Removes all entries from both the in-memory LRU cache and the persistent SQLite database.
cache.clear()

has_session_data(year, gp, session)

Checks if the cache contains any data for a specific session without loading it. Returns True if any JSON or telemetry data exists for the session. Parameters:
  • year (int): Season year
  • gp (str): Grand Prix identifier (e.g., "Belgian_Grand_Prix")
  • session (str): Session type (e.g., "Race", "Qualifying")
Returns: bool
exists = cache.has_session_data(2021, "Belgian_Grand_Prix", "Race")

close()

Closes the SQLite database connection. This is called automatically on exit, but can be used manually if needed.
cache.close()

General Cache Access

get(key)

Returns the cached JSON-serializable data for a specific key. Returns None if not found. Parameters:
  • key (str): Cache key in format "{year}/{gp}/{session}/{file}.json"
Returns: Any | None
data = cache.get("2021/Belgian_Grand_Prix/Race/drivers.json")

set(key, data)

Stores data in the cache with the specified key. Updates both memory and SQLite caches. Parameters:
  • key (str): Cache key
  • data (Any): JSON-serializable data to cache
cache.set("2021/Belgian_Grand_Prix/Race/drivers.json", drivers_data)

Telemetry Cache Access

Telemetry data uses a dedicated SQLite table optimized for lap-by-lap queries.

get_telemetry(year, gp, session, driver, lap)

Retrieves telemetry data for a specific lap. Returns None if not found. Parameters:
  • year (int): Season year
  • gp (str): Grand Prix identifier
  • session (str): Session type
  • driver (str): Driver code (e.g., "VER", "HAM")
  • lap (int): Lap number
Returns: Any | None
telemetry = cache.get_telemetry(2021, "Belgian_Grand_Prix", "Race", "VER", 1)

set_telemetry(year, gp, session, driver, lap, data)

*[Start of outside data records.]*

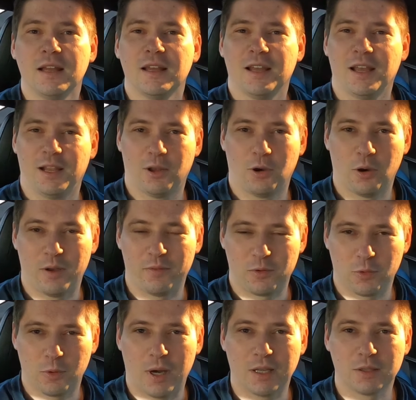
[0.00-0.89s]
Hello
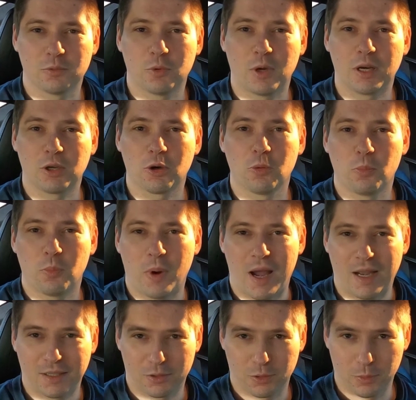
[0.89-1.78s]
everyone, welcome
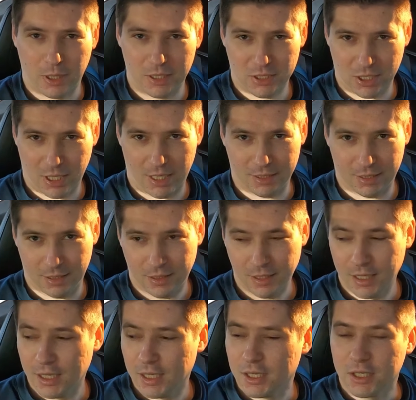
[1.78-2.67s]
back to my channel.
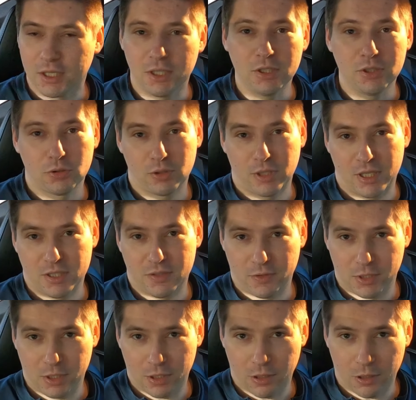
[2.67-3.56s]
In today's
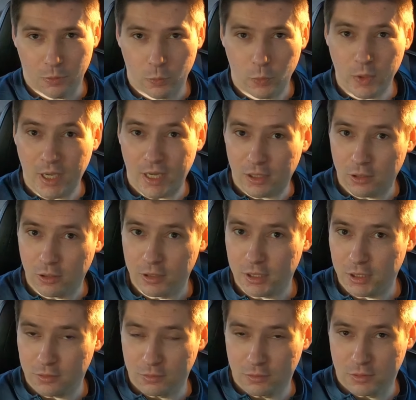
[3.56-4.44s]
video we are
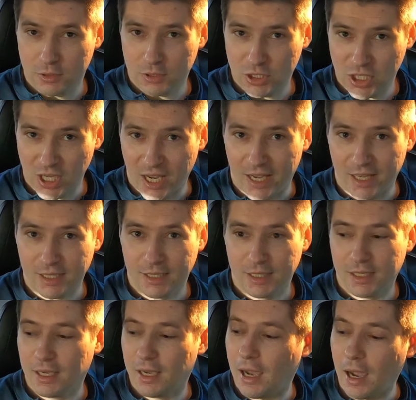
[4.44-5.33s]
going to check
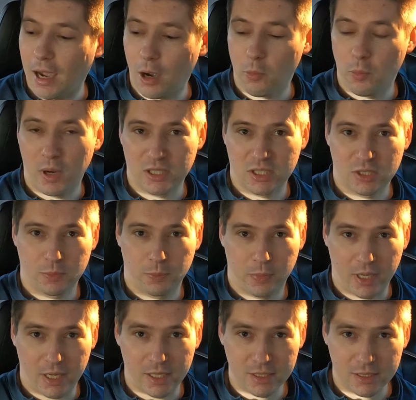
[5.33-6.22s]
how much
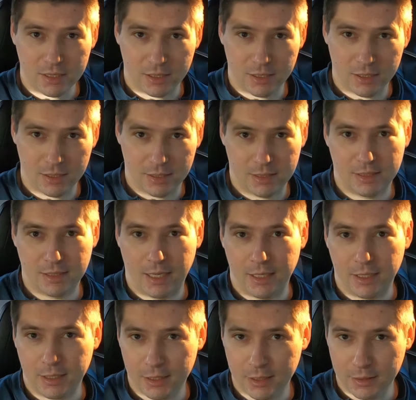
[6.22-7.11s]
space is
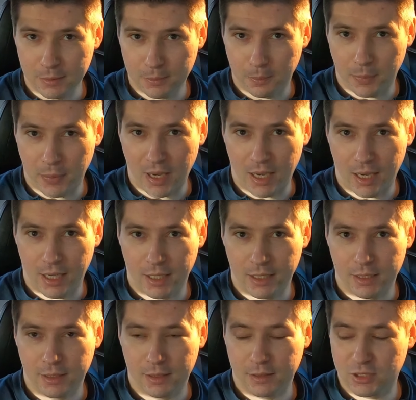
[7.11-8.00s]
taken
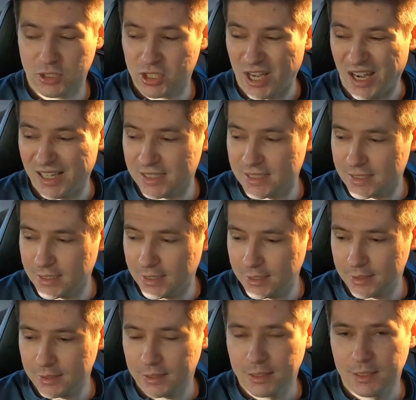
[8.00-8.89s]
by child
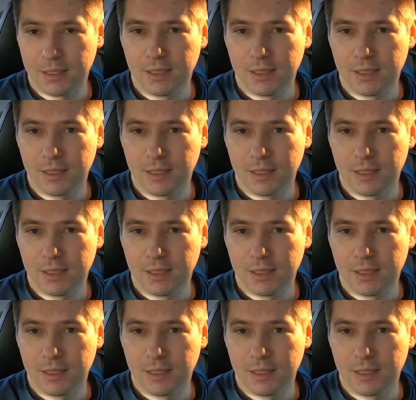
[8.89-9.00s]
seat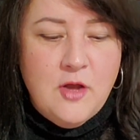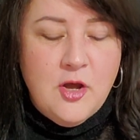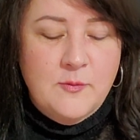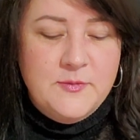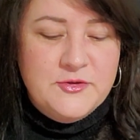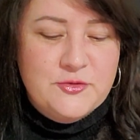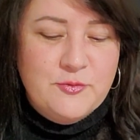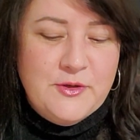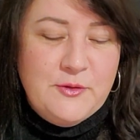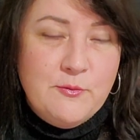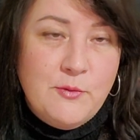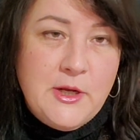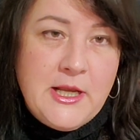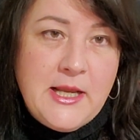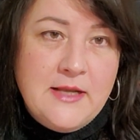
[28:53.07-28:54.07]
between
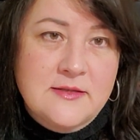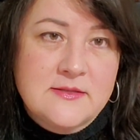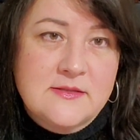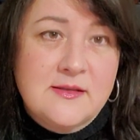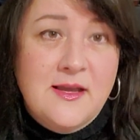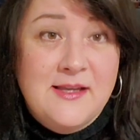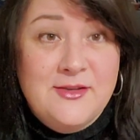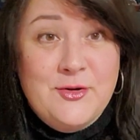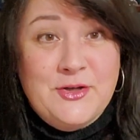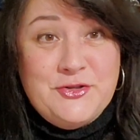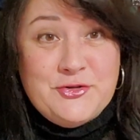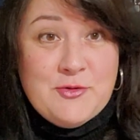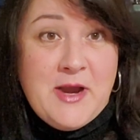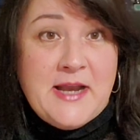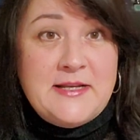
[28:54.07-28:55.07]
readings. I
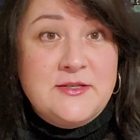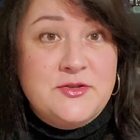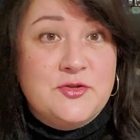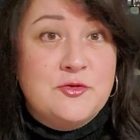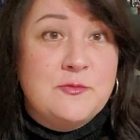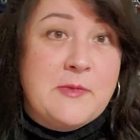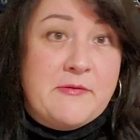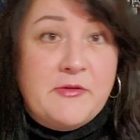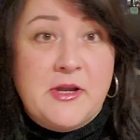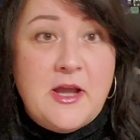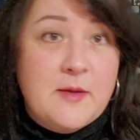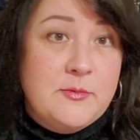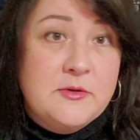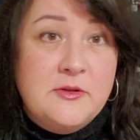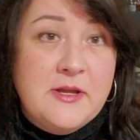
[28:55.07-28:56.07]
try to do them every
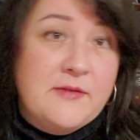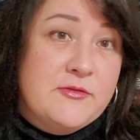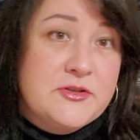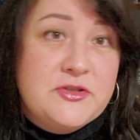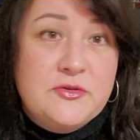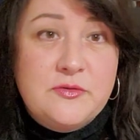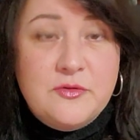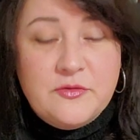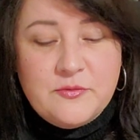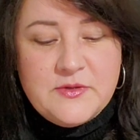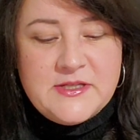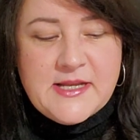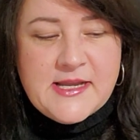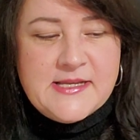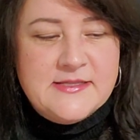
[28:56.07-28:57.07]
2 to 3
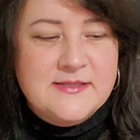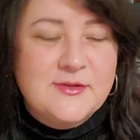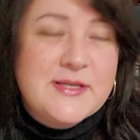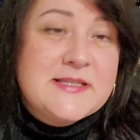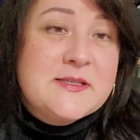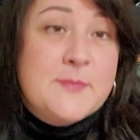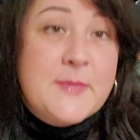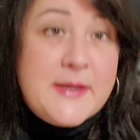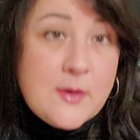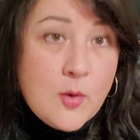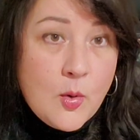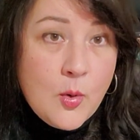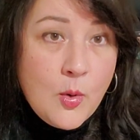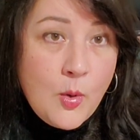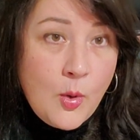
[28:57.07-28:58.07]
days. So that's my
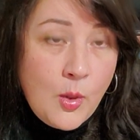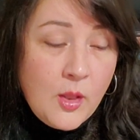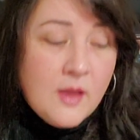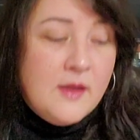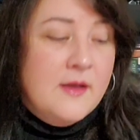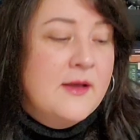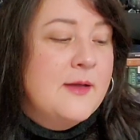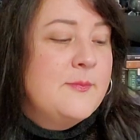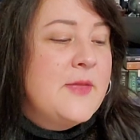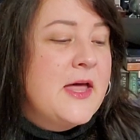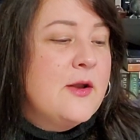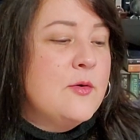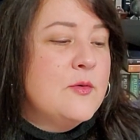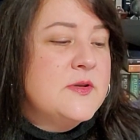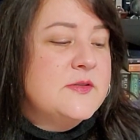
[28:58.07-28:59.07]
goal.
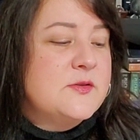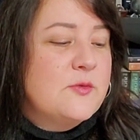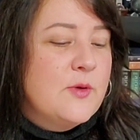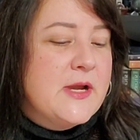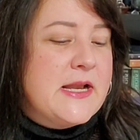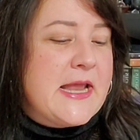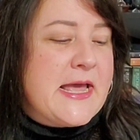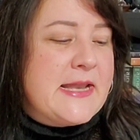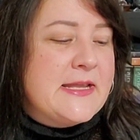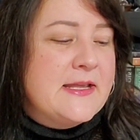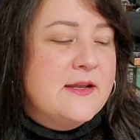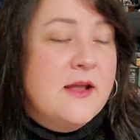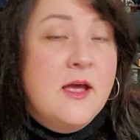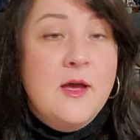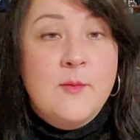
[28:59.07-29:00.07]
Not always great at
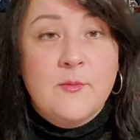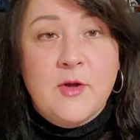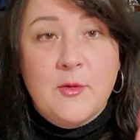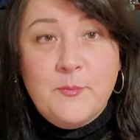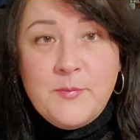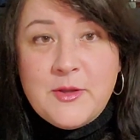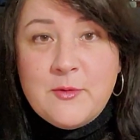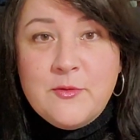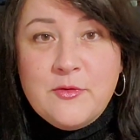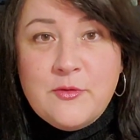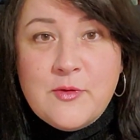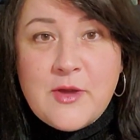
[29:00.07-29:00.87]
it, but I'll be with you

Stores telemetry data for a specific lap. Parameters:
  • year (int): Season year
  • gp (str): Grand Prix identifier
  • session (str): Session type
  • driver (str): Driver code
  • lap (int): Lap number
  • data (Any): Telemetry data to cache
cache.set_telemetry(2021, "Belgian_Grand_Prix", "Race", "VER", 1, telemetry_data)

get_telemetry_batch(year, gp, session, driver_laps)

Retrieves multiple telemetry entries in a single optimized batch query. More efficient than multiple individual get_telemetry() calls. Parameters:
  • year (int): Season year
  • gp (str): Grand Prix identifier
  • session (str): Session type
  • driver_laps (list[tuple[str, int]]): List of (driver_code, lap_number) tuples
Returns: dict[tuple[str, int], Any] - Dictionary mapping (driver, lap) to telemetry data
# Fetch telemetry for multiple driver-lap combinations
driver_laps = [("VER", 1), ("VER", 2), ("HAM", 1)]
batch = cache.get_telemetry_batch(2021, "Belgian_Grand_Prix", "Race", driver_laps)

# Access individual entries
ver_lap1 = batch.get(("VER", 1))

Async Methods

All cache read/write operations have async variants for use in async contexts:
  • get_async(key) - Async version of get()
  • set_async(key, data) - Async version of set()
  • get_telemetry_async(year, gp, session, driver, lap) - Async version of get_telemetry()
  • set_telemetry_async(year, gp, session, driver, lap, data) - Async version of set_telemetry()
  • get_telemetry_batch_async(year, gp, session, driver_laps) - Async version of get_telemetry_batch()
import asyncio

async def fetch_cached_data():
    cache = tif1.get_cache()
    data = await cache.get_async("2021/Belgian_Grand_Prix/Race/drivers.json")
    return data

Cache Attributes

AttributeTypeDescription
cache_dirPathThe directory where the cache.sqlite file is stored.
db_pathPathFull path to the cache.sqlite database file.
read_onlyboolIf True, the cache will not save any new data to disk.